#### Work task:
Nothing but the lines from the one containing "[00:00:15.00 to 00:00:16.00]" through the end of the data below should appear in the answer, each exact and free of pictures.

[Collected data]
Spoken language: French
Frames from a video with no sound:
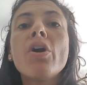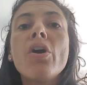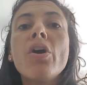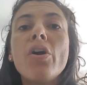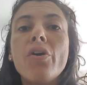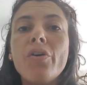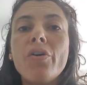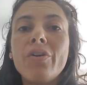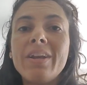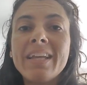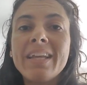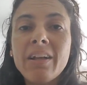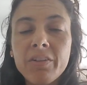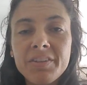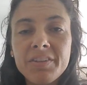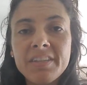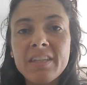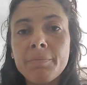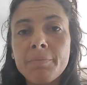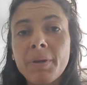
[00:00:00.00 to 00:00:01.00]
euh, les
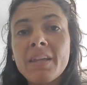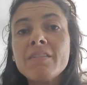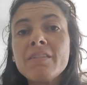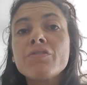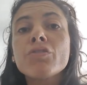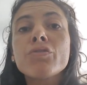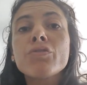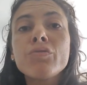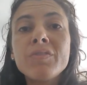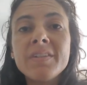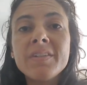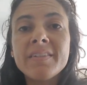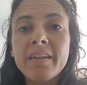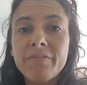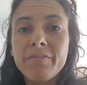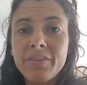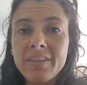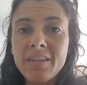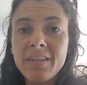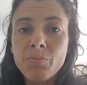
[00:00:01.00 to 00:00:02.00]
quantités prises, surtout si ça
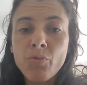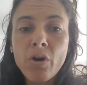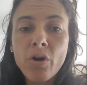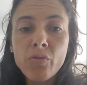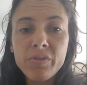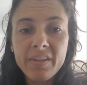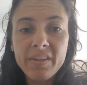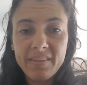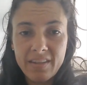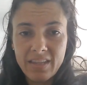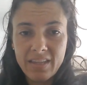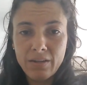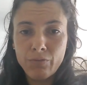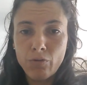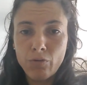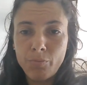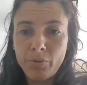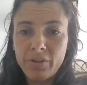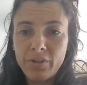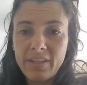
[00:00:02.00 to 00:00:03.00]
fait des mois ou des années que
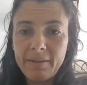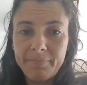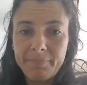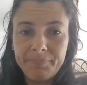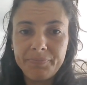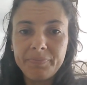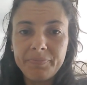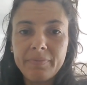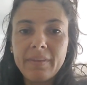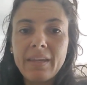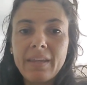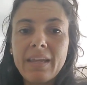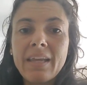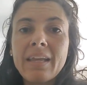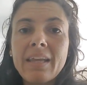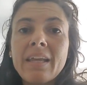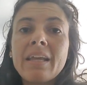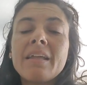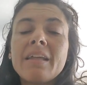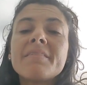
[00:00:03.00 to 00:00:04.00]
vous le prenez
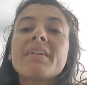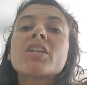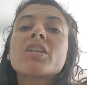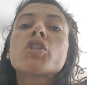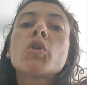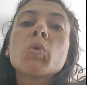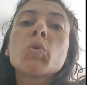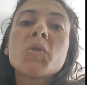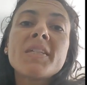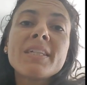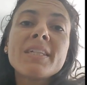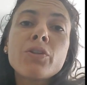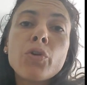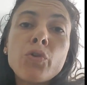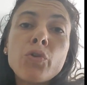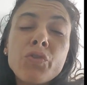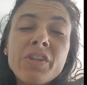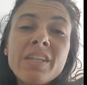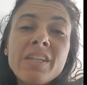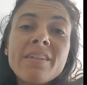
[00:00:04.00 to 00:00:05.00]
sachant aussi que
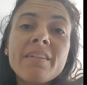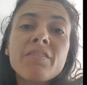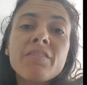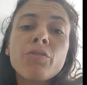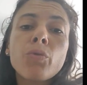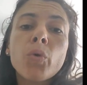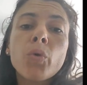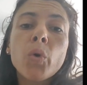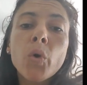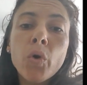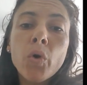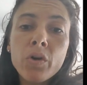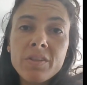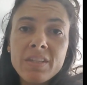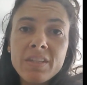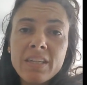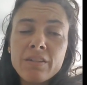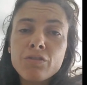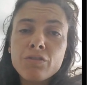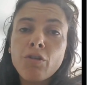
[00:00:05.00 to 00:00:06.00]
l'utilisation
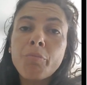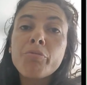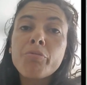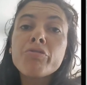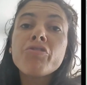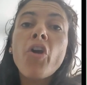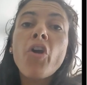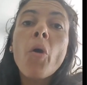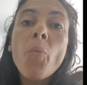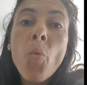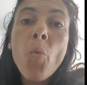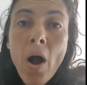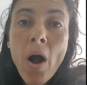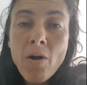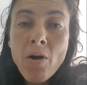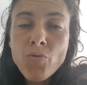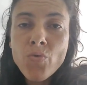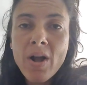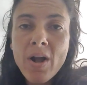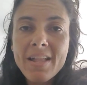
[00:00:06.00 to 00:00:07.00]
chronique sur plusieurs
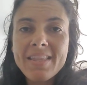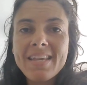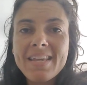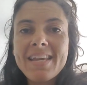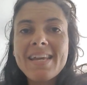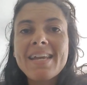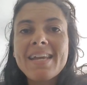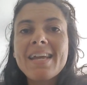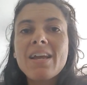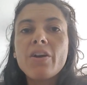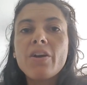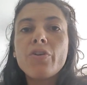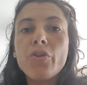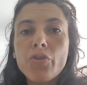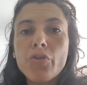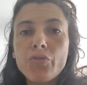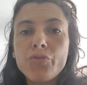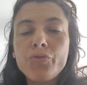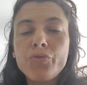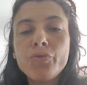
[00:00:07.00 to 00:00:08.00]
mois ou années
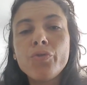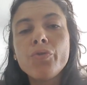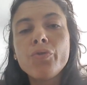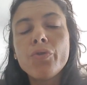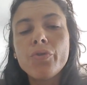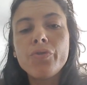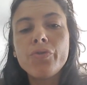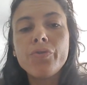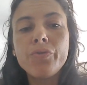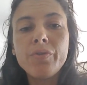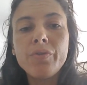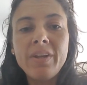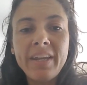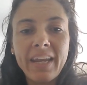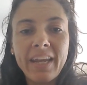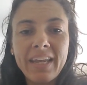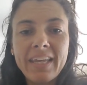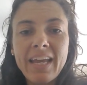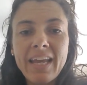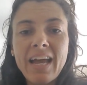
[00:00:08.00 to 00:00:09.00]
euh, du
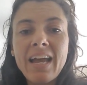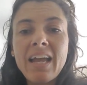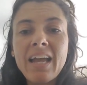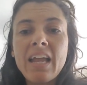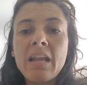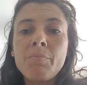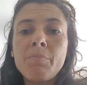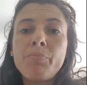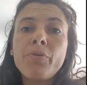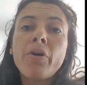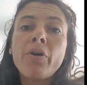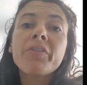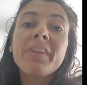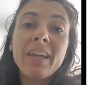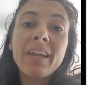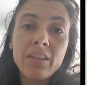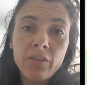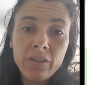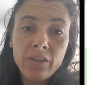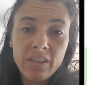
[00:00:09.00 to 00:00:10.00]
lyrica, elle peut
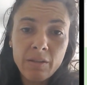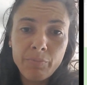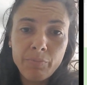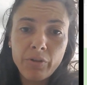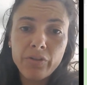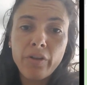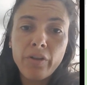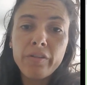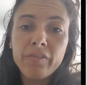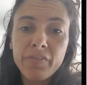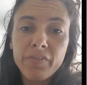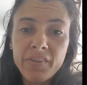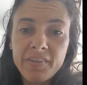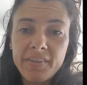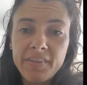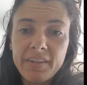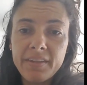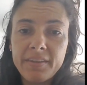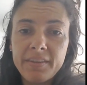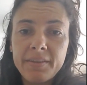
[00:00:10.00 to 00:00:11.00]
entraîner une dépendance
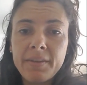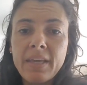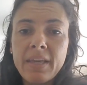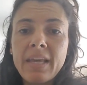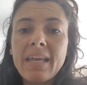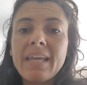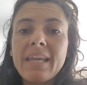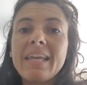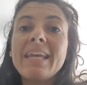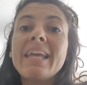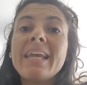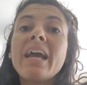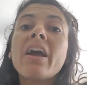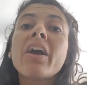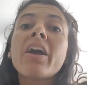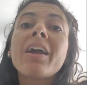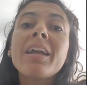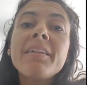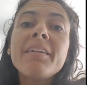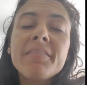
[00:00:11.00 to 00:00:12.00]
physique et
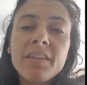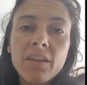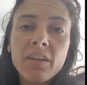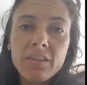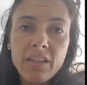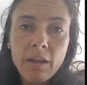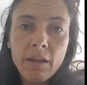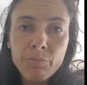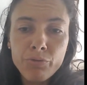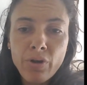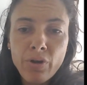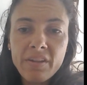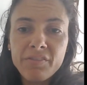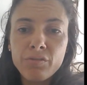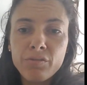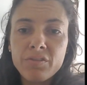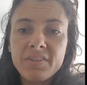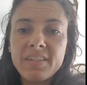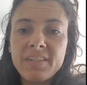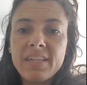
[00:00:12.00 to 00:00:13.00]
un risque d'abus
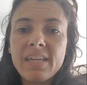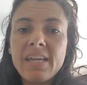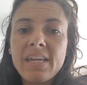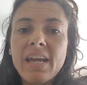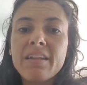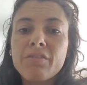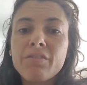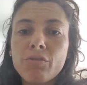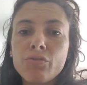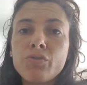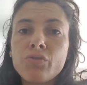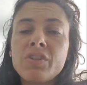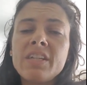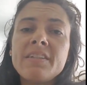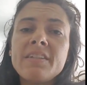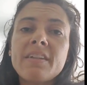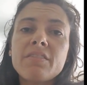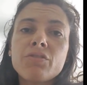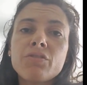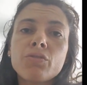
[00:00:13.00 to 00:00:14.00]
associé à son
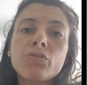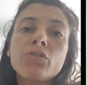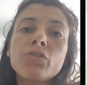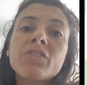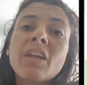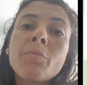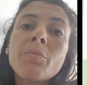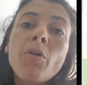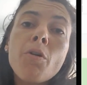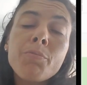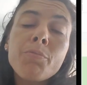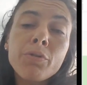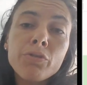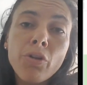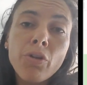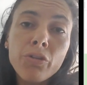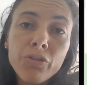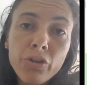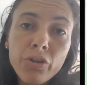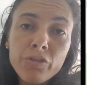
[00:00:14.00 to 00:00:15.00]
utilisation, notamment en
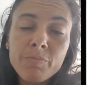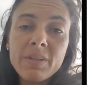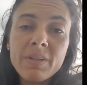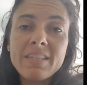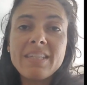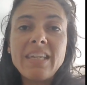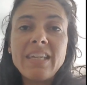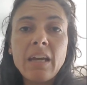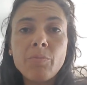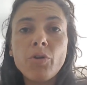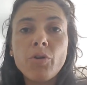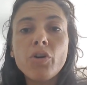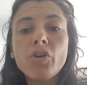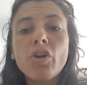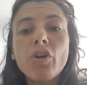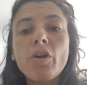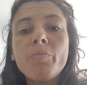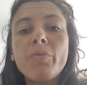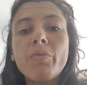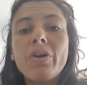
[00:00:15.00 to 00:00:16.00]
prenant d'autres médicaments
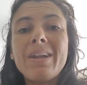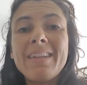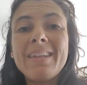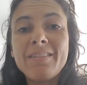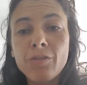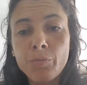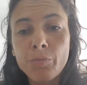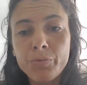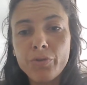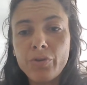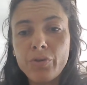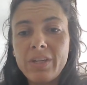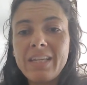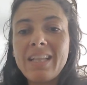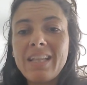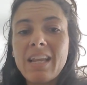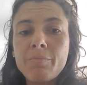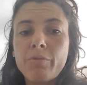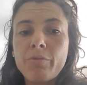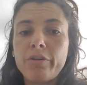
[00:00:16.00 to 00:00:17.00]
comme les
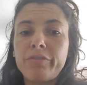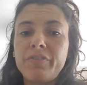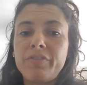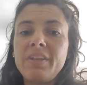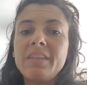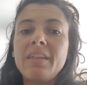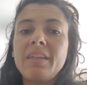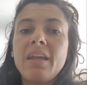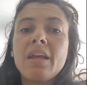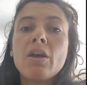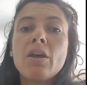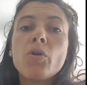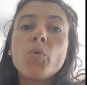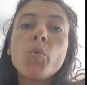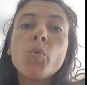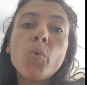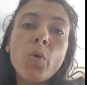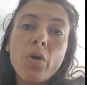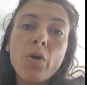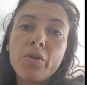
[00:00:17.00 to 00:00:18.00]
opioïdes, la morphine
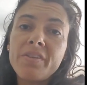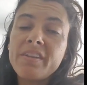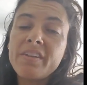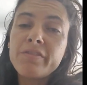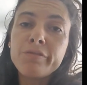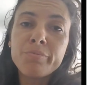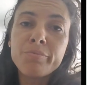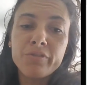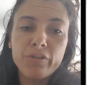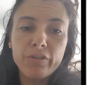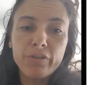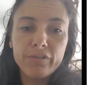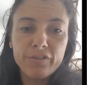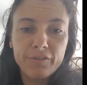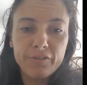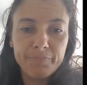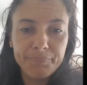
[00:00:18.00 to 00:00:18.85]
ou euh, des substances.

#### Response:
[00:00:15.00 to 00:00:16.00]
prenant d'autres médicaments
[00:00:16.00 to 00:00:17.00]
comme les
[00:00:17.00 to 00:00:18.00]
opioïdes, la morphine
[00:00:18.00 to 00:00:18.85]
ou euh, des substances.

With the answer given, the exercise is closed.